- TASK: Only the lines below, from the one with "[0:03.56-0:04.44]" through the one with "[0:19.56-0:20.44]", are to be written out, exactly.
(MATERIAL FOR THIS EXERCISE Opens)
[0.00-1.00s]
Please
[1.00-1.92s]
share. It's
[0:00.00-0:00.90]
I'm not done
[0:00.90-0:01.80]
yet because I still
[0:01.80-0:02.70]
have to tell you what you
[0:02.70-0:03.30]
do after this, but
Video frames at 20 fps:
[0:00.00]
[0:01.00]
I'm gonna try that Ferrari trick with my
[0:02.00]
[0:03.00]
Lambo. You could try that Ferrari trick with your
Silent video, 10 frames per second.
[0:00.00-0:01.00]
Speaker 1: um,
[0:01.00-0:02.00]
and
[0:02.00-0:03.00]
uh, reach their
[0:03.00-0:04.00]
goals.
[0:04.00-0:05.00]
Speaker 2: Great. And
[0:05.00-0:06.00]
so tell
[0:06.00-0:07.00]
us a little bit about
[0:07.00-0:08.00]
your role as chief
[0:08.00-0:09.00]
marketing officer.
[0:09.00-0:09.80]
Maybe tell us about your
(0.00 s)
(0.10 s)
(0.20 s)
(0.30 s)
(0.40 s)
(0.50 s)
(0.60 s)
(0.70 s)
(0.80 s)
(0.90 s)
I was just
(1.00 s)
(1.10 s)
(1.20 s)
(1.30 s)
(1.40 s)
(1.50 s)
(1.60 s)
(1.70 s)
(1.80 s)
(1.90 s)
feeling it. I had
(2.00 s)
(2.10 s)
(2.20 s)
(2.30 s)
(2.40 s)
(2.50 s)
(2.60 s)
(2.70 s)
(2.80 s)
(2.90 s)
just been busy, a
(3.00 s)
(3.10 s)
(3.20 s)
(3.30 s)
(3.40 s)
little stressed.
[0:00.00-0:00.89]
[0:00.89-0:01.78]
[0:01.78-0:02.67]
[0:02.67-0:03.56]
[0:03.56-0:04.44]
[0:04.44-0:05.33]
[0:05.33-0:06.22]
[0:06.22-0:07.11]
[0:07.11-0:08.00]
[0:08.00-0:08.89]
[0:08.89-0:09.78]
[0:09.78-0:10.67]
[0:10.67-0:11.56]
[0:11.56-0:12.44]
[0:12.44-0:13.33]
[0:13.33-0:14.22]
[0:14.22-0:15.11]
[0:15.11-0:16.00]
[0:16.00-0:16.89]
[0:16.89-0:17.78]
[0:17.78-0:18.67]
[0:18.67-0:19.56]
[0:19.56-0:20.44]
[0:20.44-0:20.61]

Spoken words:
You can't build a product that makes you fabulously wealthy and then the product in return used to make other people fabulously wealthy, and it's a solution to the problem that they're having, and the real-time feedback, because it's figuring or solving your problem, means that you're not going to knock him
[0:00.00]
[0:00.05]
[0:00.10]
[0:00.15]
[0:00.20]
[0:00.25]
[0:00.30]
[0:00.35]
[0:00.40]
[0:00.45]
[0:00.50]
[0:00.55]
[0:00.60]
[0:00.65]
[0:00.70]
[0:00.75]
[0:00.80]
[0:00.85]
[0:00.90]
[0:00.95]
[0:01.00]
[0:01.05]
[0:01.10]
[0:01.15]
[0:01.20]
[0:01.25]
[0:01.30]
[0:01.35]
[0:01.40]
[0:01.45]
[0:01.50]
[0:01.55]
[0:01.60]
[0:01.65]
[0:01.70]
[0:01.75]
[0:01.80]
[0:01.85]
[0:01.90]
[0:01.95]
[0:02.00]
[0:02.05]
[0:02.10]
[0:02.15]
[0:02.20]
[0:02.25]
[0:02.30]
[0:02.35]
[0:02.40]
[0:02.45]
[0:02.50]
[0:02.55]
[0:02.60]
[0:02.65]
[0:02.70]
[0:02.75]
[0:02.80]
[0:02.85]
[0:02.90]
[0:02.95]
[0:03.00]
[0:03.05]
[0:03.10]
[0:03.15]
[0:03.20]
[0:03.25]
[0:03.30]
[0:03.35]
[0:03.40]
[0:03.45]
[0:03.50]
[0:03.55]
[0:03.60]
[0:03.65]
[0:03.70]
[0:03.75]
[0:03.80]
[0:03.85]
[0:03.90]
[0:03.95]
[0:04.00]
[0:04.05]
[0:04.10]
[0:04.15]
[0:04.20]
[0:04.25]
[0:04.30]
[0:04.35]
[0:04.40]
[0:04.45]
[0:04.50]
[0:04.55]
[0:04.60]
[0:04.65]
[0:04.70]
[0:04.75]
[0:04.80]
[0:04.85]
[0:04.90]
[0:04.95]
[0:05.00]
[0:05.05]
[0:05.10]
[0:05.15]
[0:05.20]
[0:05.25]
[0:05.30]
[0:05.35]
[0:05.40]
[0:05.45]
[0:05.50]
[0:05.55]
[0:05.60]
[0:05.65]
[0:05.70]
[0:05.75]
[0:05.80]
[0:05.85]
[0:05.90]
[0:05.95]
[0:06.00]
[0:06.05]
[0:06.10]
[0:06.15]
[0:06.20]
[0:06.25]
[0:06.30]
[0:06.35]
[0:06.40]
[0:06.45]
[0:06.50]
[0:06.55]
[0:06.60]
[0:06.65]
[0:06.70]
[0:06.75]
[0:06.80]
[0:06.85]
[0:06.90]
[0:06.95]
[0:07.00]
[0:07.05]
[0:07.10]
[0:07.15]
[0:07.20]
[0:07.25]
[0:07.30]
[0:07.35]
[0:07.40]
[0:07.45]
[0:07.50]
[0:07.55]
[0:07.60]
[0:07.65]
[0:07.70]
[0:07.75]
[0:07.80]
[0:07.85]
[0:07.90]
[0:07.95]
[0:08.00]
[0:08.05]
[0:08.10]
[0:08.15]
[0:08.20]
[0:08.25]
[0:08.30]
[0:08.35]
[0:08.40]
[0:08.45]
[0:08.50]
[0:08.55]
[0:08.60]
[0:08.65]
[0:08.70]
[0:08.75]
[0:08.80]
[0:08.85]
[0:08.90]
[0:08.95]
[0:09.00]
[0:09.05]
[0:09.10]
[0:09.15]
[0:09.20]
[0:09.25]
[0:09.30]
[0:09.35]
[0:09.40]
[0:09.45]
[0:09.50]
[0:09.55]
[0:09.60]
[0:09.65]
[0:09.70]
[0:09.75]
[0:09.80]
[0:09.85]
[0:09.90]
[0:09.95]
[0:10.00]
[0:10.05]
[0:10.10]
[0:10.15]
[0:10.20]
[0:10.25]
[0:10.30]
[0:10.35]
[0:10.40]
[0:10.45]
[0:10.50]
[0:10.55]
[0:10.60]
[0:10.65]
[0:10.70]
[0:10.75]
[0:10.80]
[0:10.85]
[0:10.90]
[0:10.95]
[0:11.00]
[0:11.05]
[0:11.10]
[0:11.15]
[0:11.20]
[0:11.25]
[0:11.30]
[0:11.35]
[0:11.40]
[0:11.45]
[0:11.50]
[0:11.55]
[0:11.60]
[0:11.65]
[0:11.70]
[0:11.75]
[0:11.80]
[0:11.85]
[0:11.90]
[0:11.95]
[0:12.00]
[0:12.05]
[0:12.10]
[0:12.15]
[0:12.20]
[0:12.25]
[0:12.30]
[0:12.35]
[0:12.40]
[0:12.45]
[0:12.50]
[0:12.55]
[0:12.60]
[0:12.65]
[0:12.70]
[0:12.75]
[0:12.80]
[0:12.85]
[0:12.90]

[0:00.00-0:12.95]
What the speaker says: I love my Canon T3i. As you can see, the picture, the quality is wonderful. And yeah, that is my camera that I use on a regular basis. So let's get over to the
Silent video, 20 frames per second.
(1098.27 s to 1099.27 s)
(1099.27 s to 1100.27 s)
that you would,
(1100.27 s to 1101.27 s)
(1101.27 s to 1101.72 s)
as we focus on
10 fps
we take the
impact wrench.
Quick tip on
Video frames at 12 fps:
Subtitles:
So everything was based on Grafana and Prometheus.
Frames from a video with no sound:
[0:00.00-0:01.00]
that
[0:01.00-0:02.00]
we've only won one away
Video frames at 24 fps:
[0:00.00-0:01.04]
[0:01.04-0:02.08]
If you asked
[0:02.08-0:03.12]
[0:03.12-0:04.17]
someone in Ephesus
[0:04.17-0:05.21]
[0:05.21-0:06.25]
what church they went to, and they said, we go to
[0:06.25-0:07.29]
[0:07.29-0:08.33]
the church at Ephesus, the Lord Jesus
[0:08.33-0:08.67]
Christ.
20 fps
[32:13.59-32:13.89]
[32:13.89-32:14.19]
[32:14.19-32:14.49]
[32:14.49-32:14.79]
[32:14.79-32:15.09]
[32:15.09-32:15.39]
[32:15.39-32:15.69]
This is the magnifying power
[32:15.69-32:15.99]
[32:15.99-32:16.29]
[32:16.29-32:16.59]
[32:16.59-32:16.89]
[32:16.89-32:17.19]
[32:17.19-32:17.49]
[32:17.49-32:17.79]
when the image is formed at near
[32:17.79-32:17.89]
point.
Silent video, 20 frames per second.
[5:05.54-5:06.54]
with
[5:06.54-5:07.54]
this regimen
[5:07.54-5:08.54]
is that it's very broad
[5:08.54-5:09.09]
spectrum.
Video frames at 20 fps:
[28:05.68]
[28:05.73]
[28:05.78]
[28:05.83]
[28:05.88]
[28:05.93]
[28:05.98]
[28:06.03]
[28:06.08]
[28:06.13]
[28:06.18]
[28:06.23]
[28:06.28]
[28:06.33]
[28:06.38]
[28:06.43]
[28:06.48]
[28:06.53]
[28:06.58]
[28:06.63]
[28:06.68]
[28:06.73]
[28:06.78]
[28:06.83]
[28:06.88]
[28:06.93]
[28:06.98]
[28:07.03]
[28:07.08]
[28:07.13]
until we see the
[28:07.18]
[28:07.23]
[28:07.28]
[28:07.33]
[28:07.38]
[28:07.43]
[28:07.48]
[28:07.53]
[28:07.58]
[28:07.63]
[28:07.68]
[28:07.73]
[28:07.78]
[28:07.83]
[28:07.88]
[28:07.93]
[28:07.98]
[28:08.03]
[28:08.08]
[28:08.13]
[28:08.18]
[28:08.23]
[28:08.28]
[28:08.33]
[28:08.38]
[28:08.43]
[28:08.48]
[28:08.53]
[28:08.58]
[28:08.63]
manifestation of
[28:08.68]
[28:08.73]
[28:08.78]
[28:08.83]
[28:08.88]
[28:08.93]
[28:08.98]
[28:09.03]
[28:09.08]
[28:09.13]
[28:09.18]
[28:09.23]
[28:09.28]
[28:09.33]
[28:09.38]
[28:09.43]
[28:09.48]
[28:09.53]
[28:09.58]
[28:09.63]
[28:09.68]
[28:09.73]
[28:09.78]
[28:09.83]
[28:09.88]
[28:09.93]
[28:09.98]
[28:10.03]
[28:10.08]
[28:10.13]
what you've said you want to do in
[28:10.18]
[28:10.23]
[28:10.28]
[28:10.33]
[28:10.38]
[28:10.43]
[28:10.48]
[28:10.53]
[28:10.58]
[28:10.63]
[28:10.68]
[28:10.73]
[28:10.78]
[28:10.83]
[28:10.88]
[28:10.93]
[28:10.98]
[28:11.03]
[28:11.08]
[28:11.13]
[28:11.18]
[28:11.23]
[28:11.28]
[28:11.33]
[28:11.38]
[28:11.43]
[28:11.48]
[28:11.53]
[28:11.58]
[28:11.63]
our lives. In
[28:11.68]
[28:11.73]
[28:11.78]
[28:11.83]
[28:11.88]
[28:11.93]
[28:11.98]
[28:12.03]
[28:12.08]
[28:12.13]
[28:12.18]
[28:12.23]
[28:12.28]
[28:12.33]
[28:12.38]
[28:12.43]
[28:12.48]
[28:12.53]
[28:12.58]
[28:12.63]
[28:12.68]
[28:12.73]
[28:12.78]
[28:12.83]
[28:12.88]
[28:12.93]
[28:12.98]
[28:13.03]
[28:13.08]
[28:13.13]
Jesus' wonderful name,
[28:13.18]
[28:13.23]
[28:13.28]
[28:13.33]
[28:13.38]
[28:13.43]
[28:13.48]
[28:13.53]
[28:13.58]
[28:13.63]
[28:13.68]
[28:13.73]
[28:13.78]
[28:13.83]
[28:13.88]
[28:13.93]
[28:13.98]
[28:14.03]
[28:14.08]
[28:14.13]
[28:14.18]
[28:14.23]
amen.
(MATERIAL FOR THIS EXERCISE Closes)
- RESPONSE TO THE TASK:
[0:03.56-0:04.44]
[0:04.44-0:05.33]
[0:05.33-0:06.22]
[0:06.22-0:07.11]
[0:07.11-0:08.00]
[0:08.00-0:08.89]
[0:08.89-0:09.78]
[0:09.78-0:10.67]
[0:10.67-0:11.56]
[0:11.56-0:12.44]
[0:12.44-0:13.33]
[0:13.33-0:14.22]
[0:14.22-0:15.11]
[0:15.11-0:16.00]
[0:16.00-0:16.89]
[0:16.89-0:17.78]
[0:17.78-0:18.67]
[0:18.67-0:19.56]
[0:19.56-0:20.44]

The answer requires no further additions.